**EXERCISE:** Reproduce, exactly and only, the lines of the data that follows from the one containing "[0:03.60-0:04.50]" down to the one containing "[0:08.10-0:08.50]", without pictures.

**RECORD EXTRACTS:**
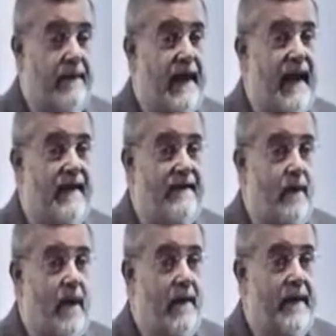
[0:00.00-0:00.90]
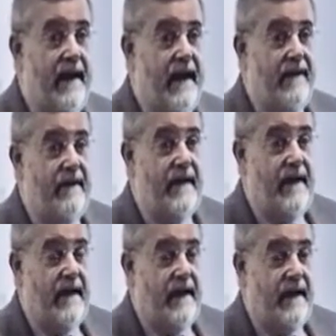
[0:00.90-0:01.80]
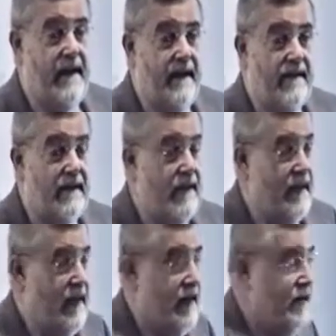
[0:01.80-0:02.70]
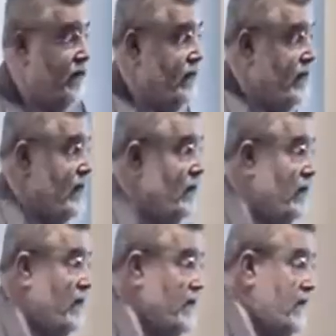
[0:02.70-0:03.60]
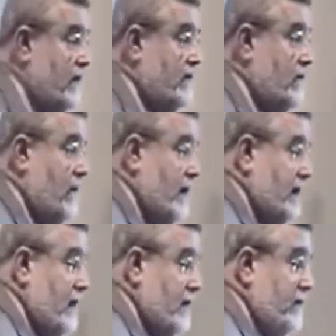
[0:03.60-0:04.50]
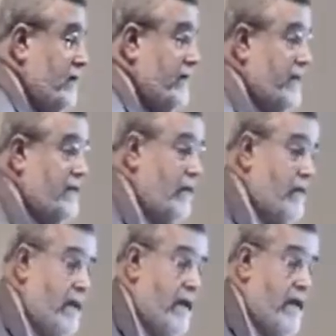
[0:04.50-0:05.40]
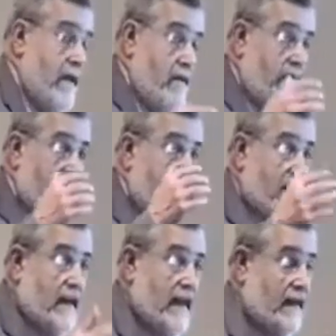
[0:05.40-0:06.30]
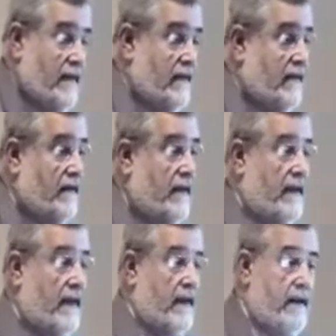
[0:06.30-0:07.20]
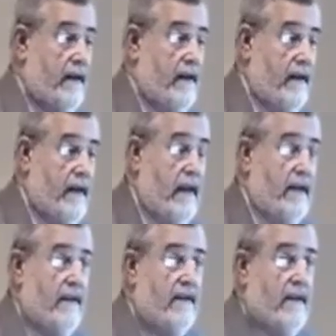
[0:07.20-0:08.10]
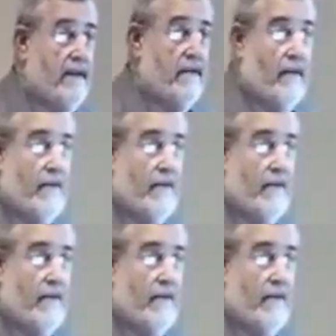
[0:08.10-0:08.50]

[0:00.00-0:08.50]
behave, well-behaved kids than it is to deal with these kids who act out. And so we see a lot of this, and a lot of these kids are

* * *

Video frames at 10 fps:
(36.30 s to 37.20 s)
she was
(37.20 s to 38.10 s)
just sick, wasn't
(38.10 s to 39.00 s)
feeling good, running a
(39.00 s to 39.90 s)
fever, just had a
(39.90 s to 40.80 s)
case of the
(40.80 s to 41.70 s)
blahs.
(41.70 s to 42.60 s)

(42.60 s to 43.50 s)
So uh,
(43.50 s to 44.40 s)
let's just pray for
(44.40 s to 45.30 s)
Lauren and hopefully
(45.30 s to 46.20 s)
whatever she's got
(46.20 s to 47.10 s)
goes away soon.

**EXPECTED OUTPUT:**
[0:03.60-0:04.50]
[0:04.50-0:05.40]
[0:05.40-0:06.30]
[0:06.30-0:07.20]
[0:07.20-0:08.10]
[0:08.10-0:08.50]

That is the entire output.